Sandero/Logan III: Preise dürften (deutlich) steigen

Dass es einen neuen Sandero bzw. Logan geben wird, ist kein Geheimnis. Das jetzige Modell ist nun seit 2012 auf dem Markt und erreicht 2020 das Ende seines acht-Jahres-Zyklus. Auch die Tatsache, dass das neue Modell auf einer neuen Plattform (CMF-B) stehen wird, ist seit längerer Zeit kein Geheimnis mehr. Zudem wird es dank EU-Vorschriften neuere Motoren und mehr Technik geben. Was daraus resultiert, ist klar: Die Preise dürften steigen.

Die Frage, warum Dacia so erfolgreich ist, lässt sich ganz schnell und einfach beantworten: Aufgrund des Preises. Der Automobilhersteller aus Rumänien hat sich darauf spezialisiert, Autos ohne viel Schnick-Schnak zu einem Günstigen Preis anzubieten – und das kommt bei vielen Kunden an. Doch die Technik entwickelt sich immer weiter und auch die EU macht am laufenden Band neue Vorschriften. Das hat zur Folge, dass Dacia mitziehen muss und mehr Assistenzsysteme, neue Motoren und verbesserte Abgassysteme installieren muss (zum Beispiel e-Call). In Kombination mit neuer Technologie des Clio V, dessen Basis der Sandero III nutzt, die noch nicht rentabel ist bzw. sich noch nicht amortisiert hat, wird Dacia an der Preisschraube drehen müssen. Eines ist daher sicher: Den Einstiegspreis von 6999 Euro (Sandero) bzw. 7990 Euro (Logan MCV) wird Dacia nicht halten können. Die Preise dürften um jeweils 1000 Euro steigen.

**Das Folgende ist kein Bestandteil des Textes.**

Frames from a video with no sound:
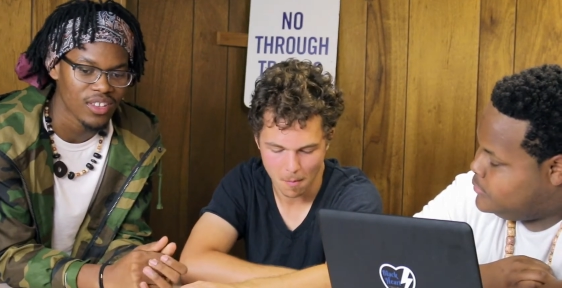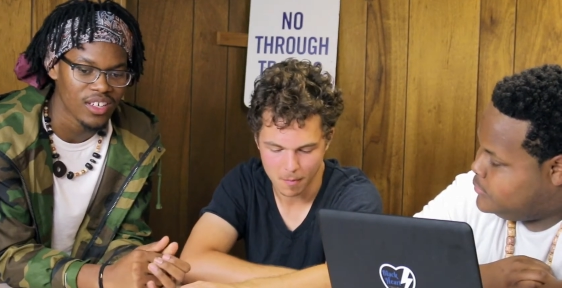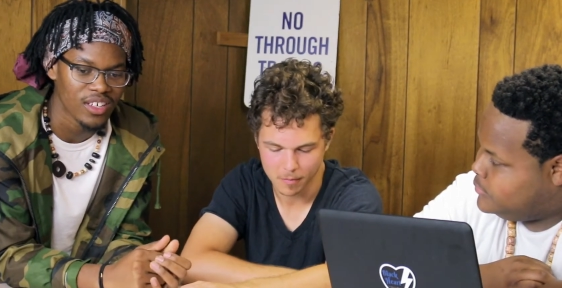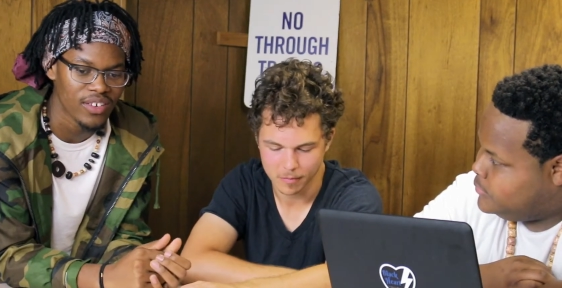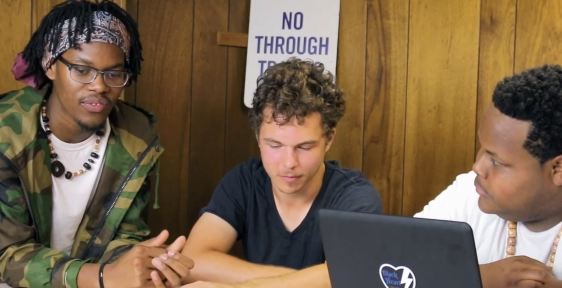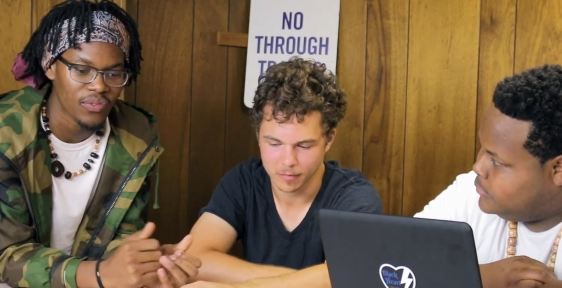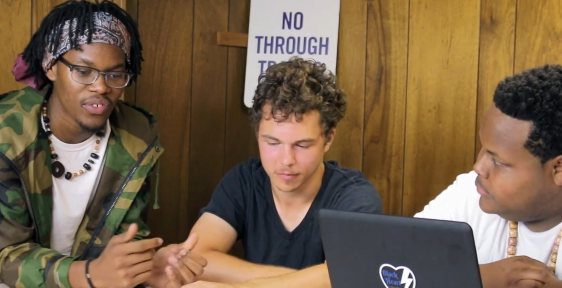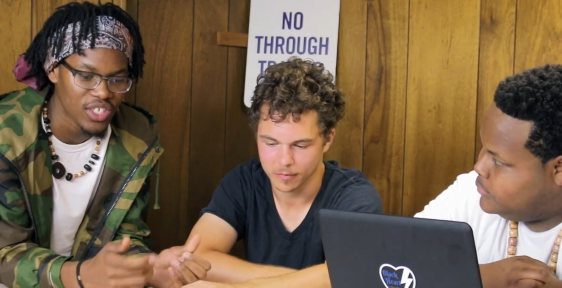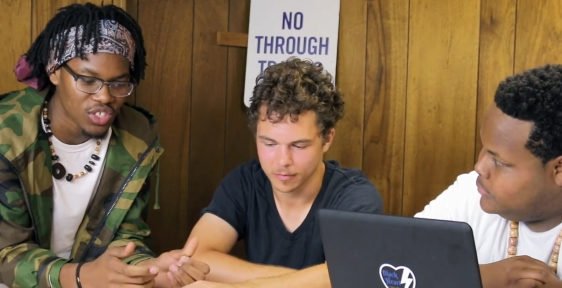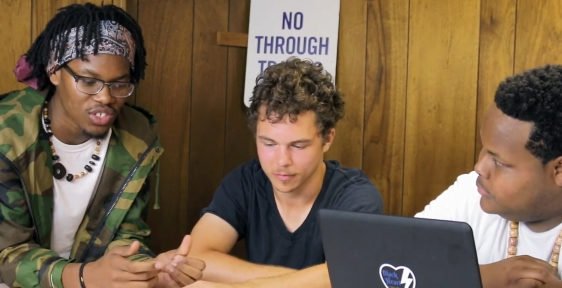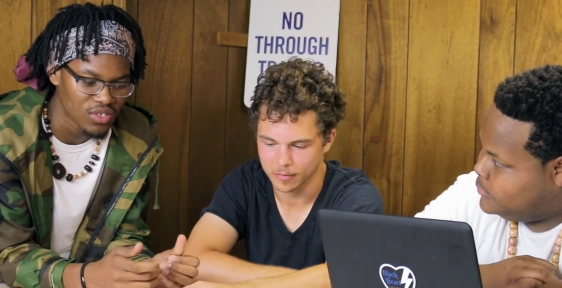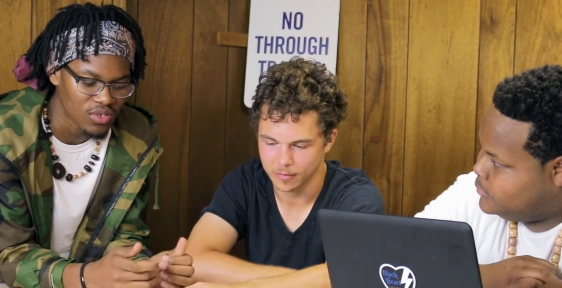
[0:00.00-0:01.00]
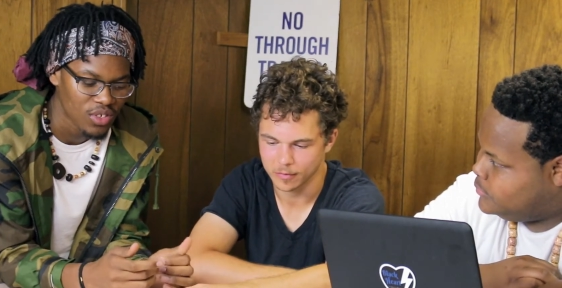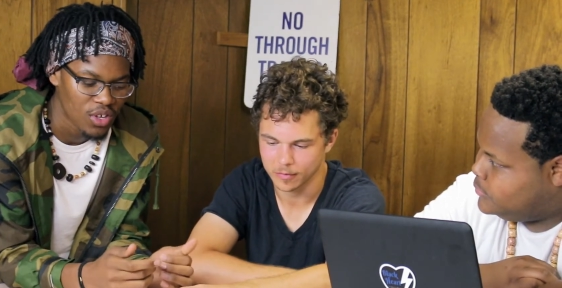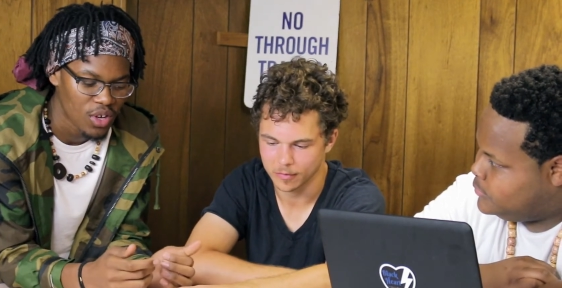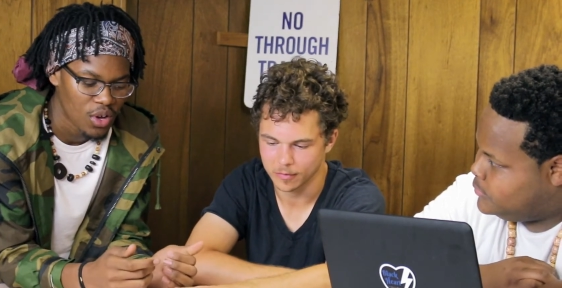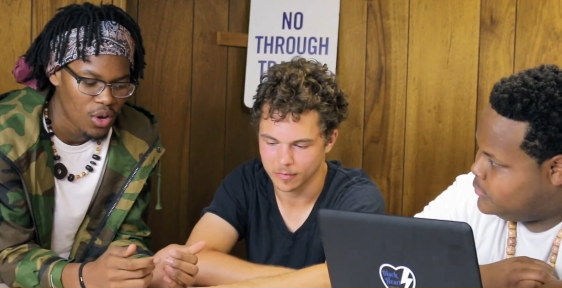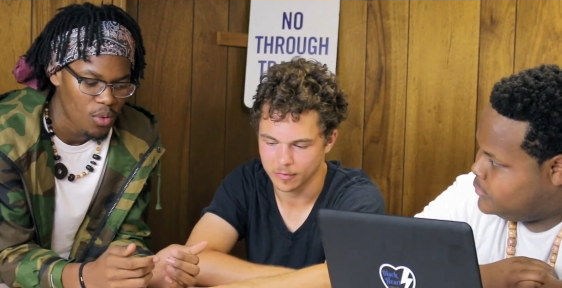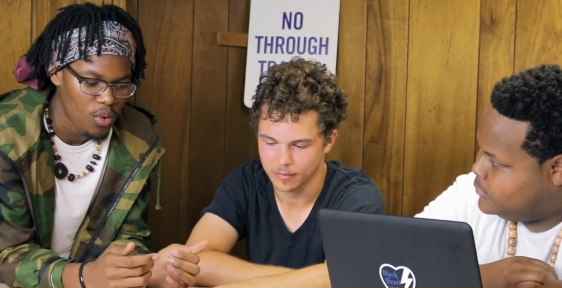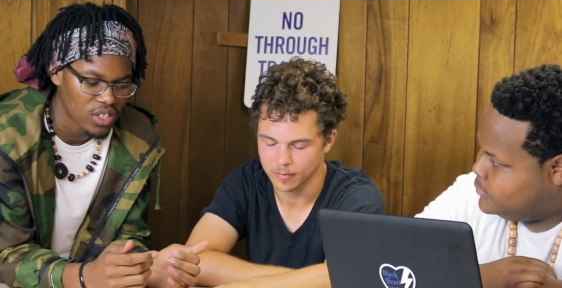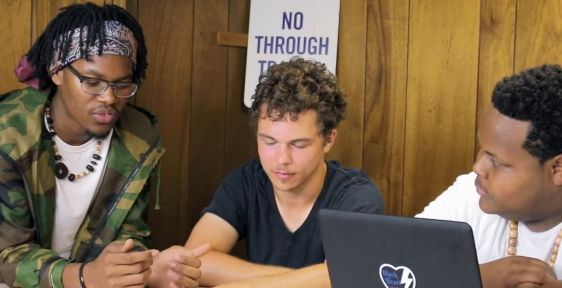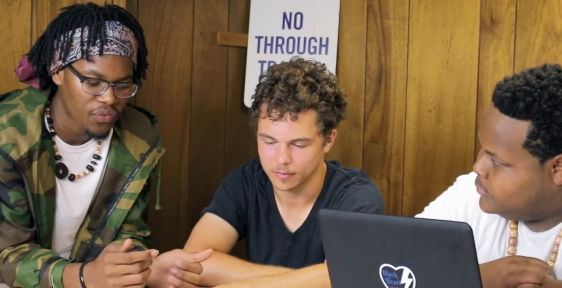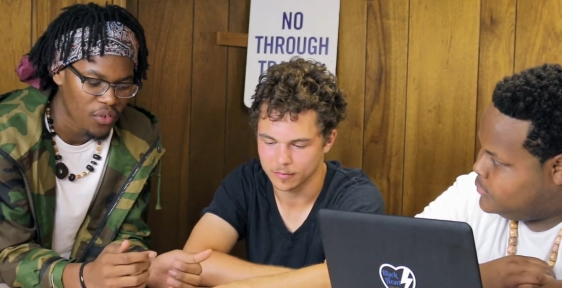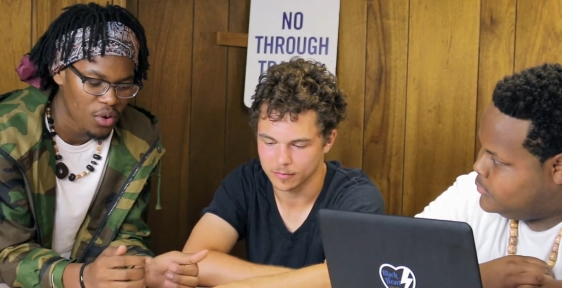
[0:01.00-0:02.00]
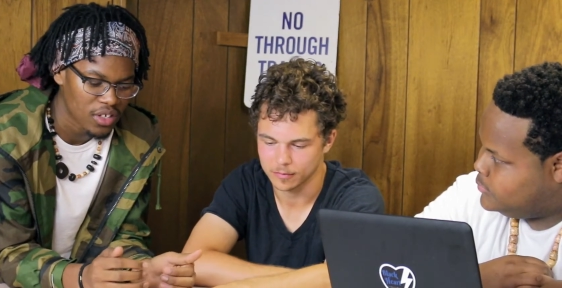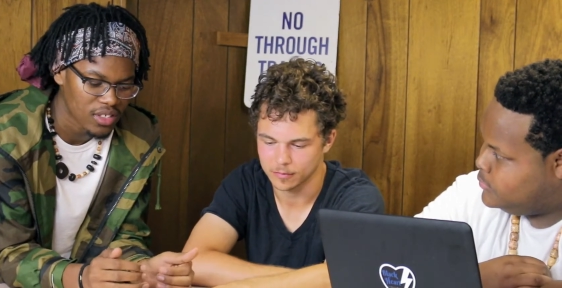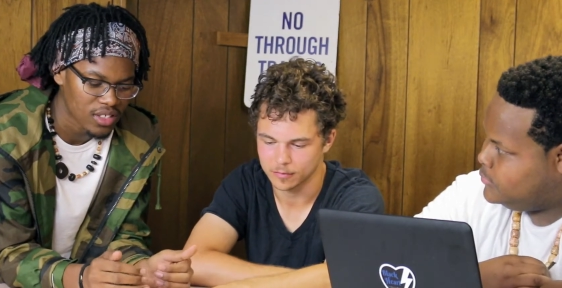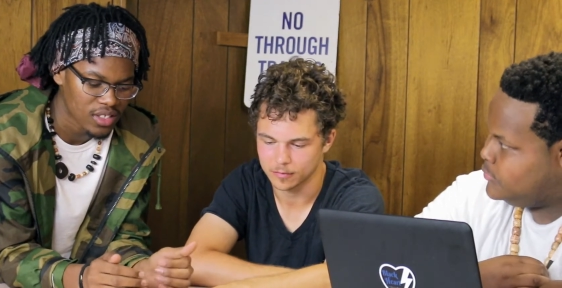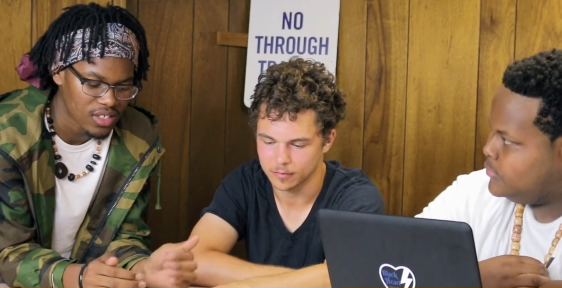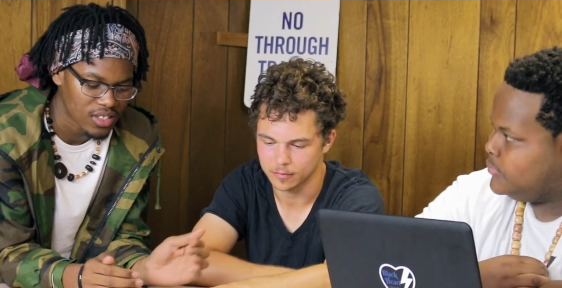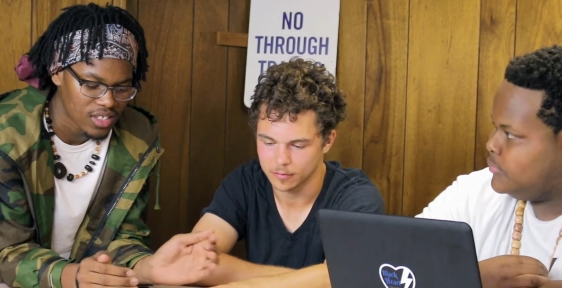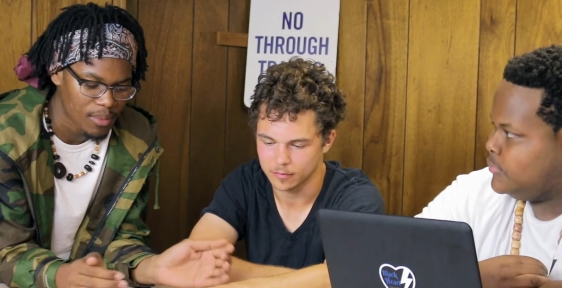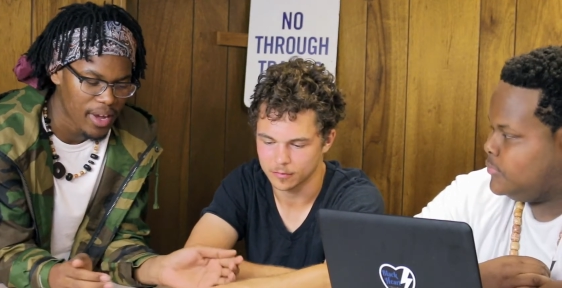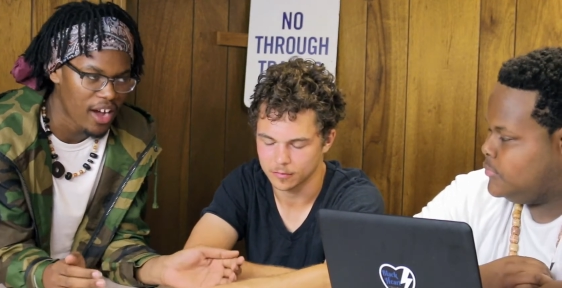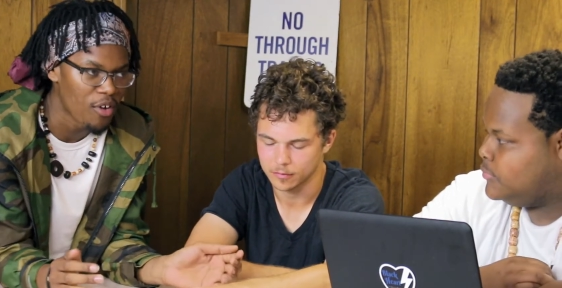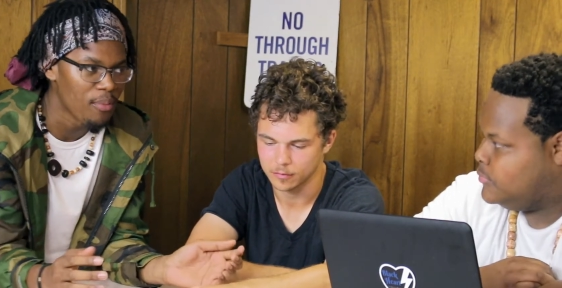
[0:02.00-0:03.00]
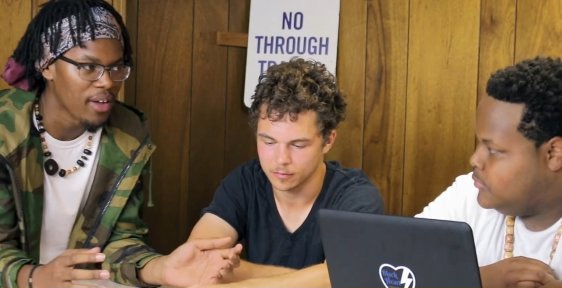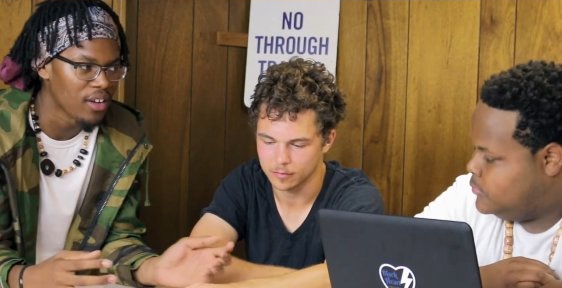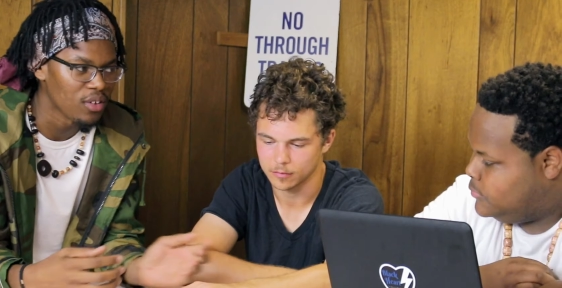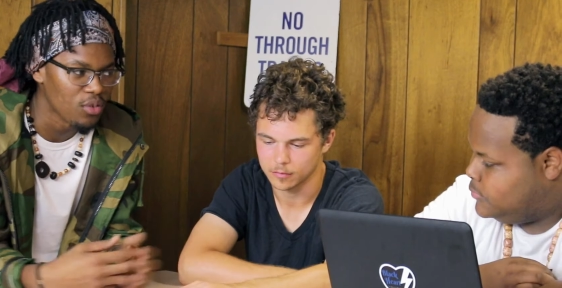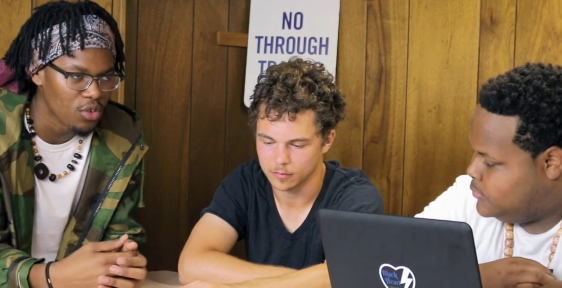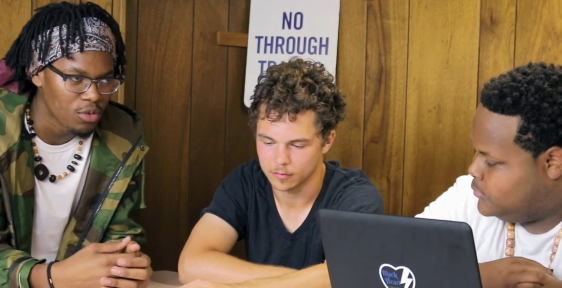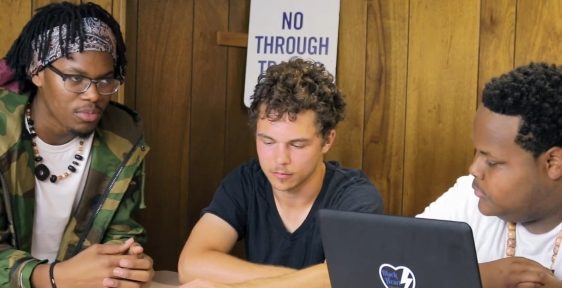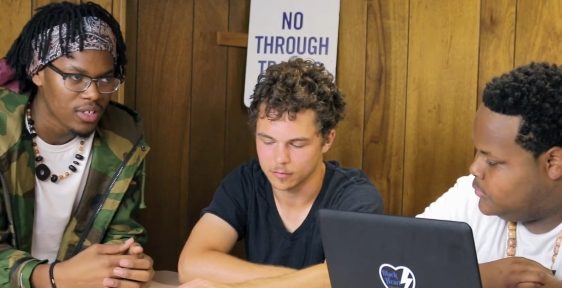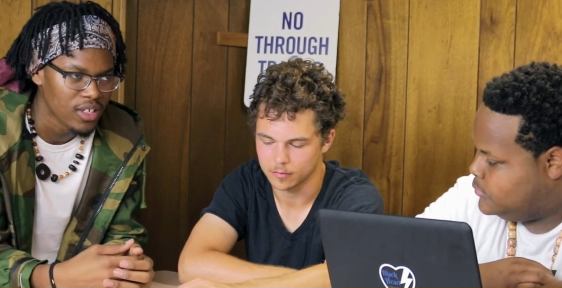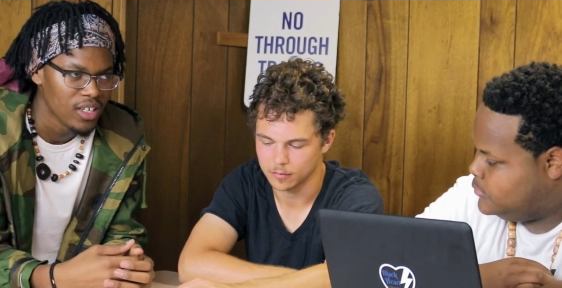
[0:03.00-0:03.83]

Speaker 1: the vision was for us to somehow make a group,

Andererseits darf Dacia die Preise nicht zu hoch ansetzen. Sind diese zu hoch, besteht die Gefahr, dass Kunden zu anderen Marken abwandern – zum Beispiel Hyundai oder Kia, die ebenfalls preiswerte Fahrzeuge im Angebot haben. Bei zu niedrigen Preisen jedoch wäre das Fahrzeug nicht rentabel und der Clio könnte kannibalisiert werden. Denkbar wären Preise von bis zu 18.000 Euro für eine Vollausstattung und der stärksten Motorisierung. Das wären rund 2000 Euro mehr als jetzt.